W ostatnim czasie na potęgę możemy obserwować przemiany znanych pań skutkujące utratą nadprogramowych kilogramów, a tym samym upragnioną możliwością przebierania w ciuchach w mniejszych rozmiarach. Mimo gotowych rozwiązań, jakie podsuwa medycyna, ambitne gwiazdy szklanego ekranu wyraźnie deklarują, że nie zamierzają wspomagać się lekami chętnie stosowanymi przez celebrytki zza oceanu. Coraz częściej udowadniają, że trwała zmiana nawyków żywienionych w połączeniu ze zwiększoną aktywnością fizyczną może przynieść równie owocne rezultaty.
W ślad za swoją serialową przyjaciółką postanowiła pójść Joanna Liszowska. Aktorka uznawana przez wielu za symbol kobiecości ostatnio pochwaliła się drobną zmianą wizerunku w postaci ciemniejszego koloru włosów. Okazało się jednak, że jej metamorfoza jest znacznie poważniejsza, niż mogłoby się wydawać i uwzględnia też wysmuklenie sylwetki.
Joanna Liszowska straciła kilka kilogramów na wadze
Gwiazda serialu "Szpital św. Anny" połączyła się z fanami prosto z łazienki. Stojąc na tle wanny pokazała się w dość śmiałym stroju, kompletując czarne body, monochromatyczne rajstopy i szpilki z kokardką. Udostępniła na Instagramie humorystyczne wideo, stanowiące scenkę aktorską nawiązującą do wyszczególnionej w hashtagach Myszki Minnie.
Nikt z komentujących nie zwrócił uwagi na stylizacyjne podobieństwo Joanny Liszowskiej do postaci Disneya. Tradycyjnie już została porównana do Jennifer Lopez, choć znaleźli się też tacy, którzy dostrzegli elementy przybliżające ją do... Khloe Kardashian.

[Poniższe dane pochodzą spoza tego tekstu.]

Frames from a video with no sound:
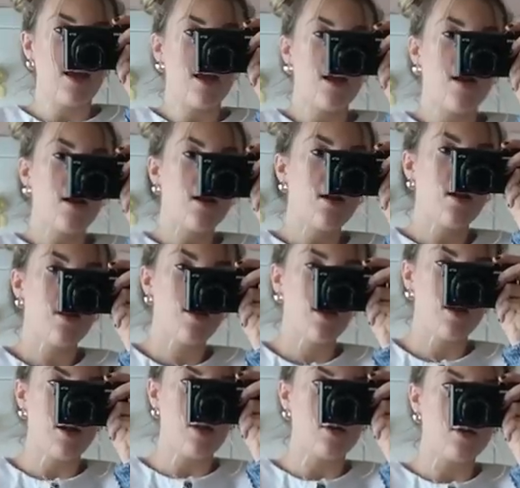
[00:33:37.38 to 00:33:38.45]
then
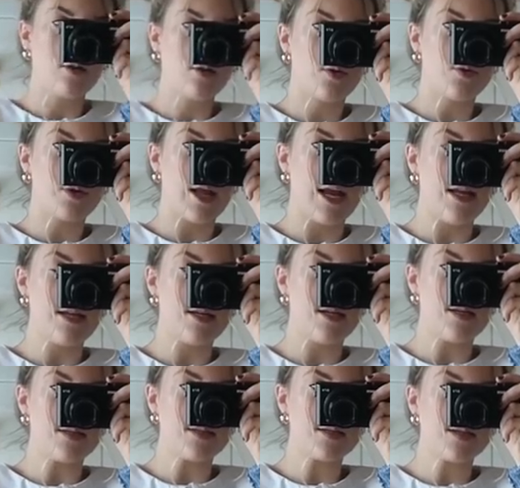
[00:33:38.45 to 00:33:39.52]
another little
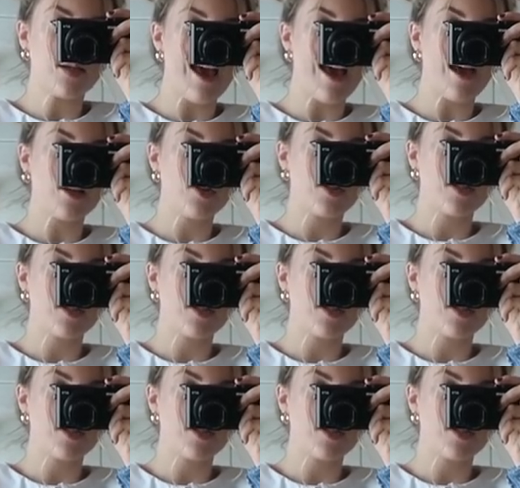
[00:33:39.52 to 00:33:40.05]
90s bag,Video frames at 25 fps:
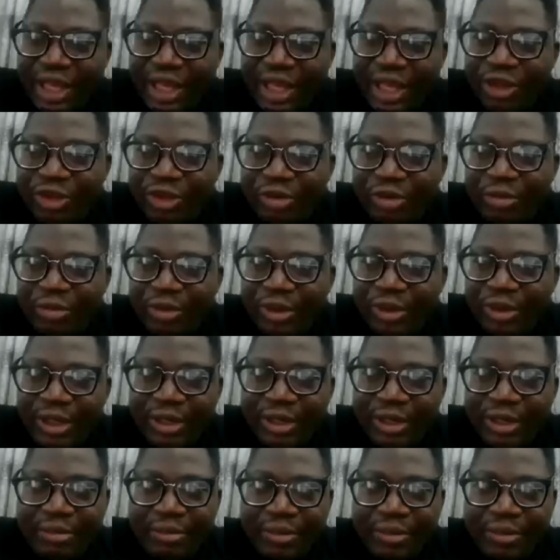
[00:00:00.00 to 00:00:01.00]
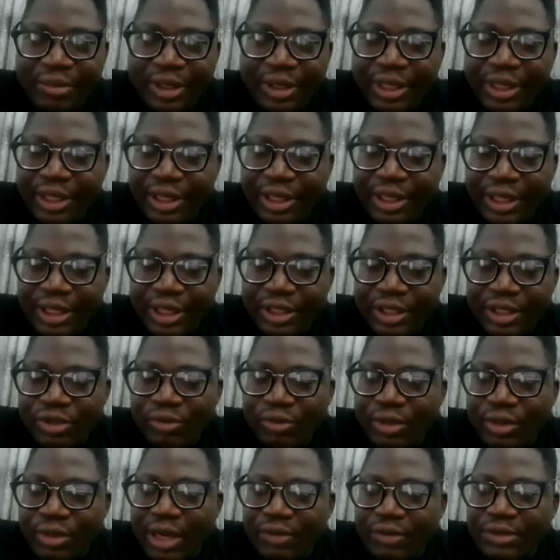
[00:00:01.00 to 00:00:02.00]
you. Okay, so
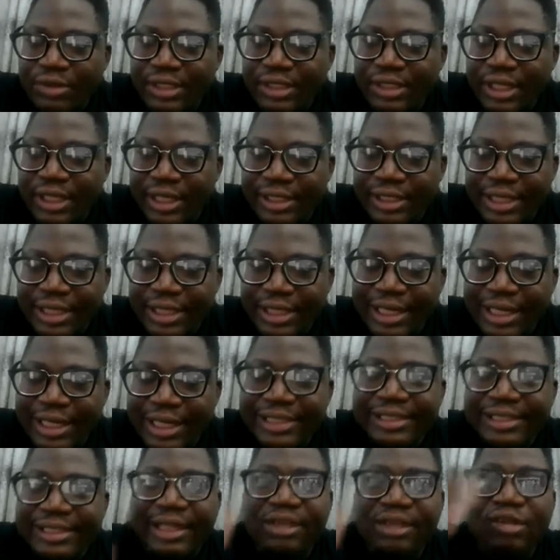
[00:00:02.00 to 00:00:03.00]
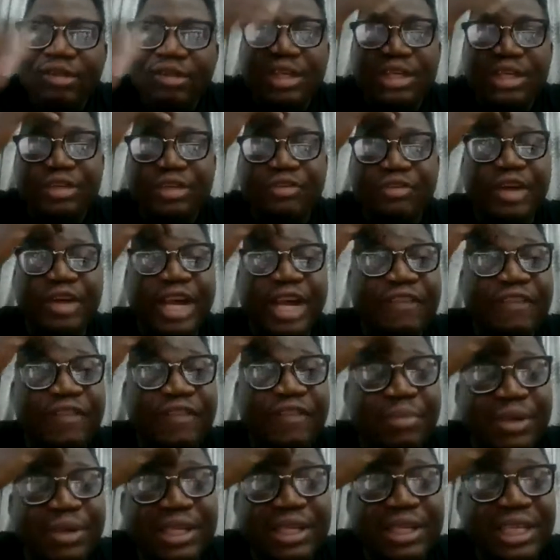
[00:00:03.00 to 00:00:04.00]
what I would say is that there is technology for
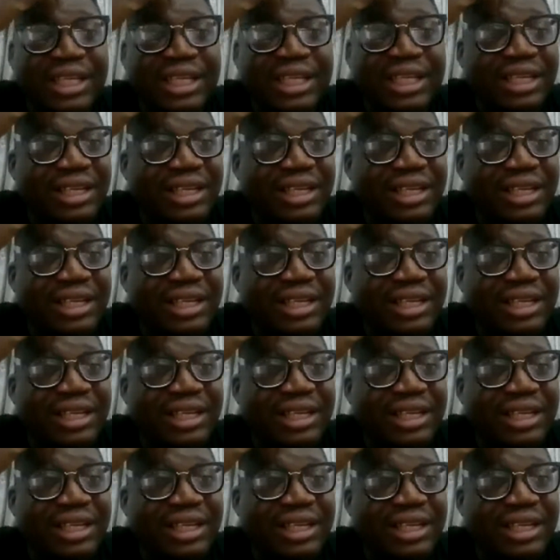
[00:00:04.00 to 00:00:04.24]
everybodyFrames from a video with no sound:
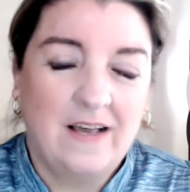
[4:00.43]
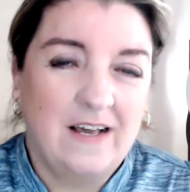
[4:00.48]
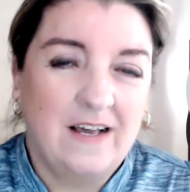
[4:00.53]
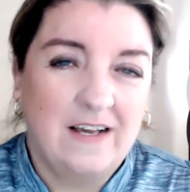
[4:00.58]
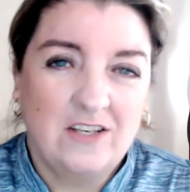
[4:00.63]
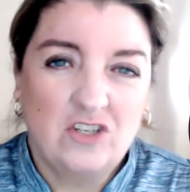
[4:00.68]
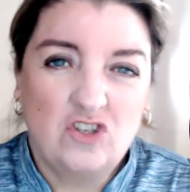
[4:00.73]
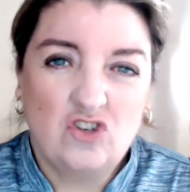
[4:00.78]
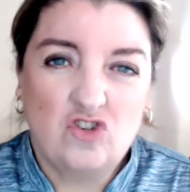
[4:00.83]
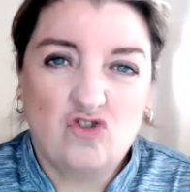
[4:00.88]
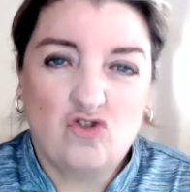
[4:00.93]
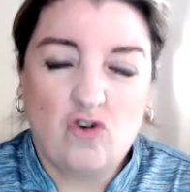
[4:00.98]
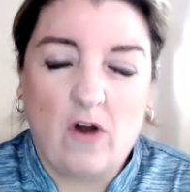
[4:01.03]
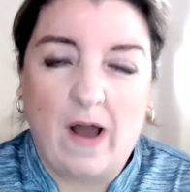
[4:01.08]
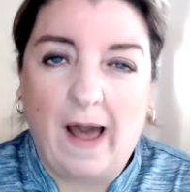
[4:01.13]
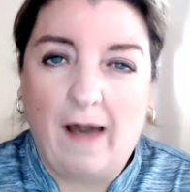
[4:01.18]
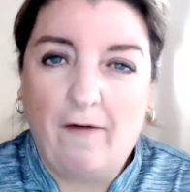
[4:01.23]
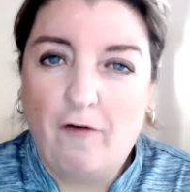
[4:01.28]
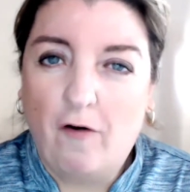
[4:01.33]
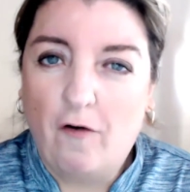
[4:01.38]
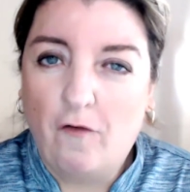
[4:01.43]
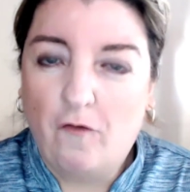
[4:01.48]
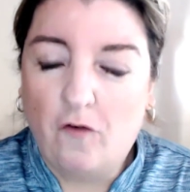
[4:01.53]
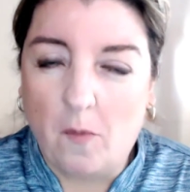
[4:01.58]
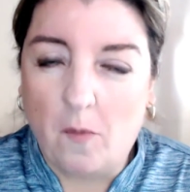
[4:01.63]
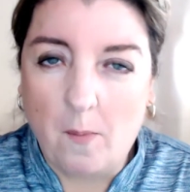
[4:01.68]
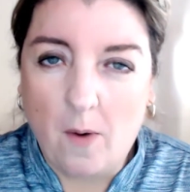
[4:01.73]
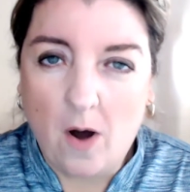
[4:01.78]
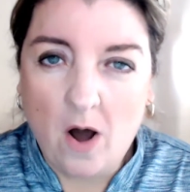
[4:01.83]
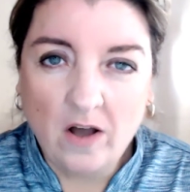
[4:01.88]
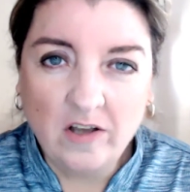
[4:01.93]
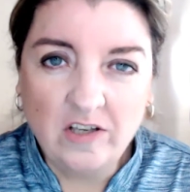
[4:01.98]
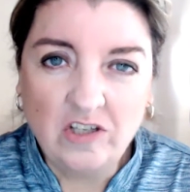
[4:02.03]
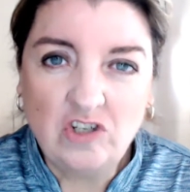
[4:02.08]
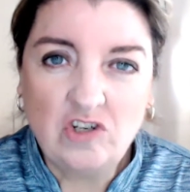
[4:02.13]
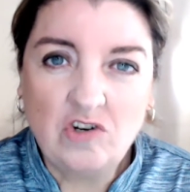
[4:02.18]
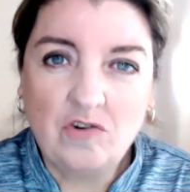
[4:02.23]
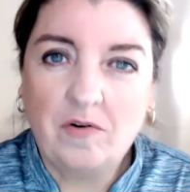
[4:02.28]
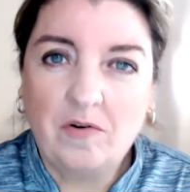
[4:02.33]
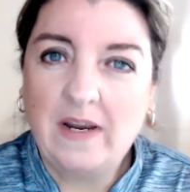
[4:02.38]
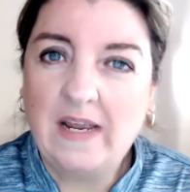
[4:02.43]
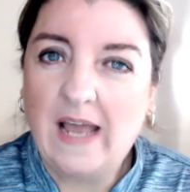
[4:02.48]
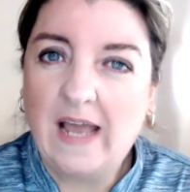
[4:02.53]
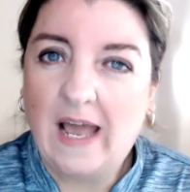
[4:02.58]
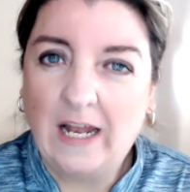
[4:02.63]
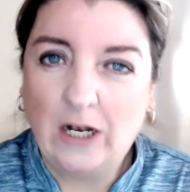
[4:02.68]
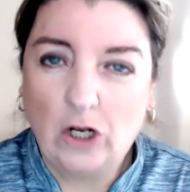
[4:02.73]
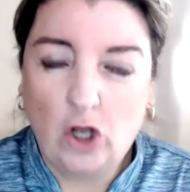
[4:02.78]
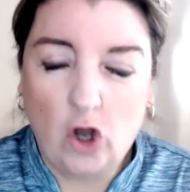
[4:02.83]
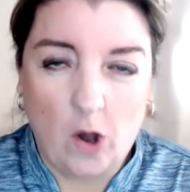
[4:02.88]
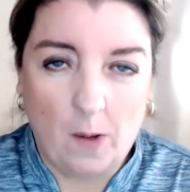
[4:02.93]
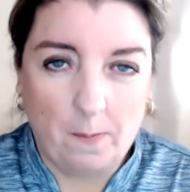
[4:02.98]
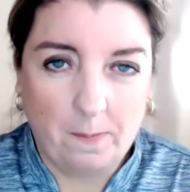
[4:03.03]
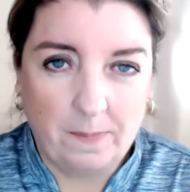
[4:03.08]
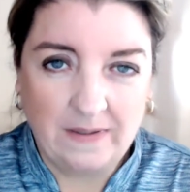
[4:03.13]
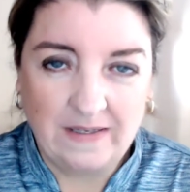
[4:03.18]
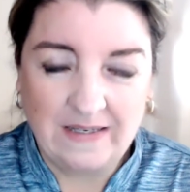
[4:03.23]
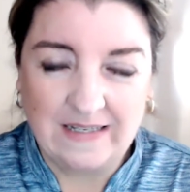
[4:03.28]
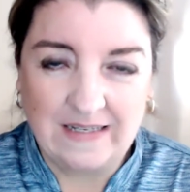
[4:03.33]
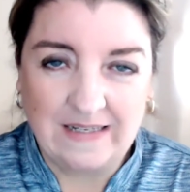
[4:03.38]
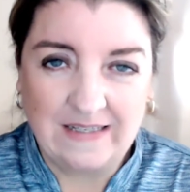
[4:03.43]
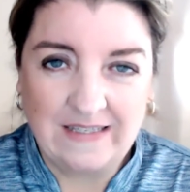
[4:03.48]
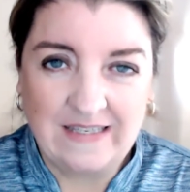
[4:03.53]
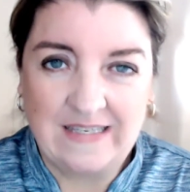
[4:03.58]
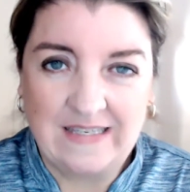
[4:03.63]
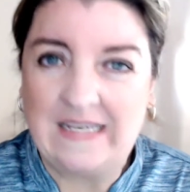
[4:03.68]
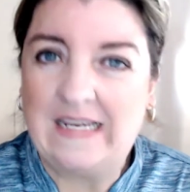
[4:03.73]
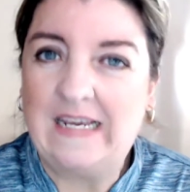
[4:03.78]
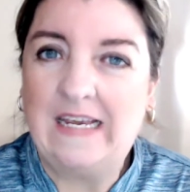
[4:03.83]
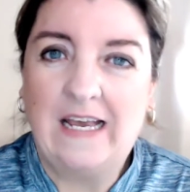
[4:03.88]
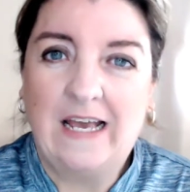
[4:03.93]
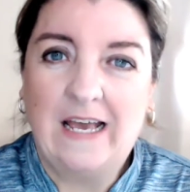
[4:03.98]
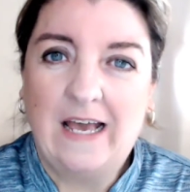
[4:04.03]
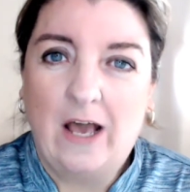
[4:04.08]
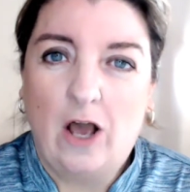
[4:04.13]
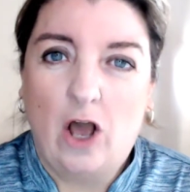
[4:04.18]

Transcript: strive for mastery and competency?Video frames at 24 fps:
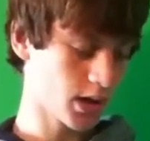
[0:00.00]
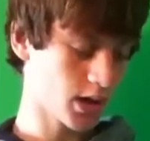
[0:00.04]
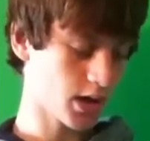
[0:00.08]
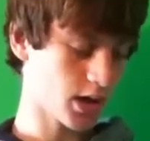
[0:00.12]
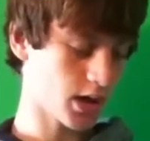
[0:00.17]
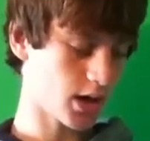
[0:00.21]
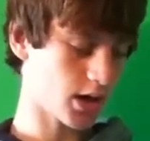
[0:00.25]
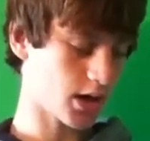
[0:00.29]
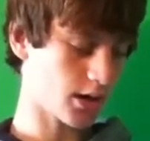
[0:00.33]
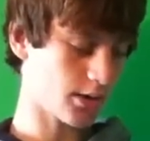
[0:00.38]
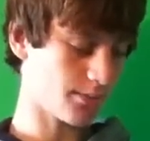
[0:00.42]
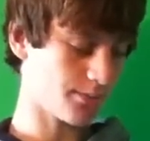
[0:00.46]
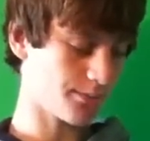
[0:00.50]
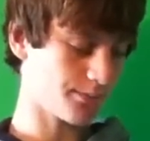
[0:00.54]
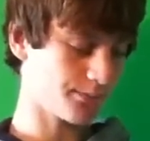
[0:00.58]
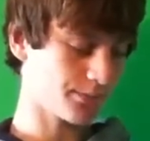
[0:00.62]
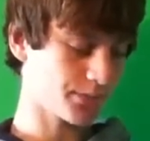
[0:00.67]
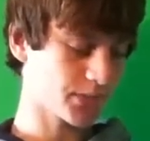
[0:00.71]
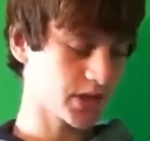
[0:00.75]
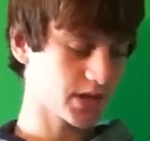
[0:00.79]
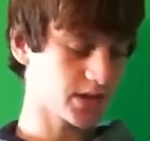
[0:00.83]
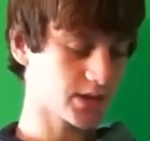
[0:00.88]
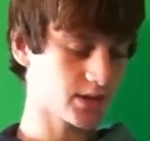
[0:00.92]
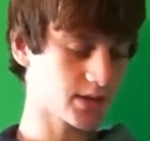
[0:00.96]
Um,
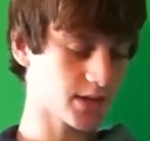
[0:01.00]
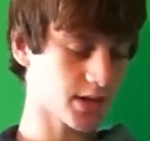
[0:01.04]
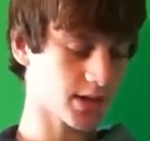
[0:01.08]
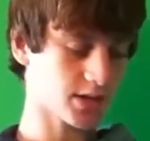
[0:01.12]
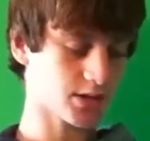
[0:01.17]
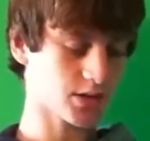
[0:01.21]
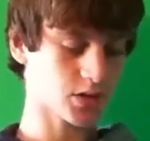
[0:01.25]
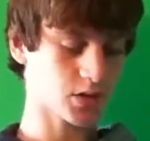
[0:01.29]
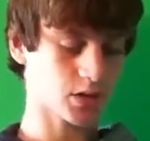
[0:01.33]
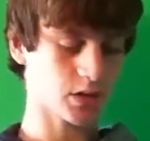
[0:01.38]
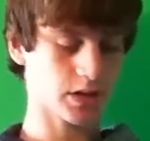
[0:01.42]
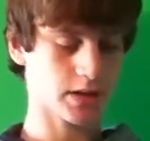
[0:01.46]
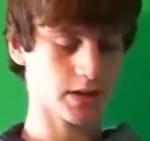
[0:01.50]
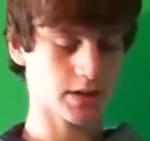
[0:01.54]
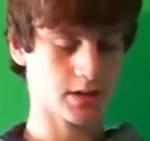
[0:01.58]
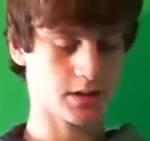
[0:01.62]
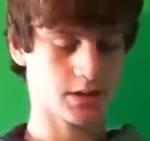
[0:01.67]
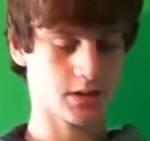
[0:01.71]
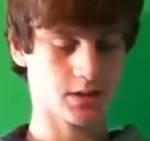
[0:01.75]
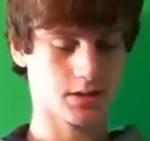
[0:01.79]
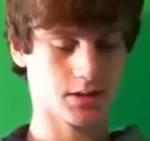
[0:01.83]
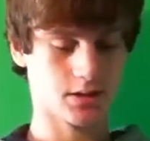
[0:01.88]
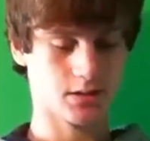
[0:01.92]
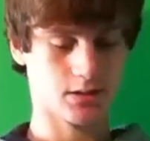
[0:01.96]
it's got sort of
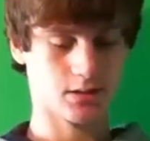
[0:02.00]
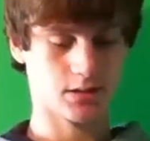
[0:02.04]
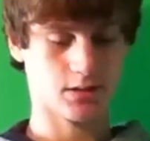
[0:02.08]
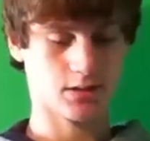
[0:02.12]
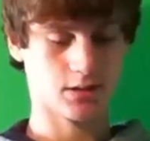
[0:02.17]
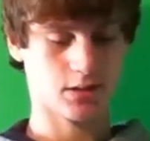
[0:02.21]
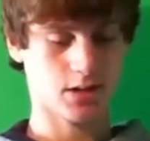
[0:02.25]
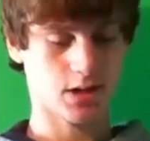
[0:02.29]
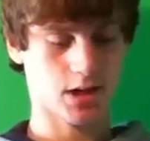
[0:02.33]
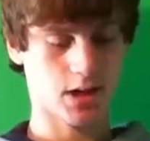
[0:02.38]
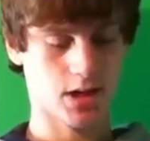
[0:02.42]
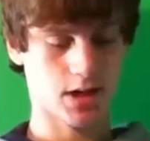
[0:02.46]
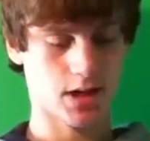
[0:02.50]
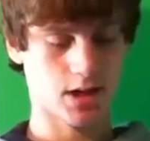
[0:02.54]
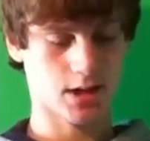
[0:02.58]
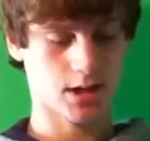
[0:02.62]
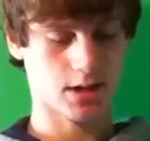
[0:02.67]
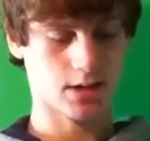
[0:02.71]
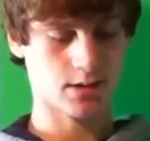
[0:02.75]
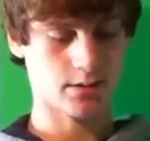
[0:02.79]
this uh,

Droga Joasiu, co za figurka, pięknie wyglądasz; Jaka cudowna; Myślałam, że to Khloe Kardashian; Schudła, ale czy w szczuplejszej wersji, czy w większej... zawsze piękna; Wyglądasz szałowo; Piękna figura, pełna kobiecości i seksapilu; Ale się pani wylaszczyła, fajnie - docenili internauci.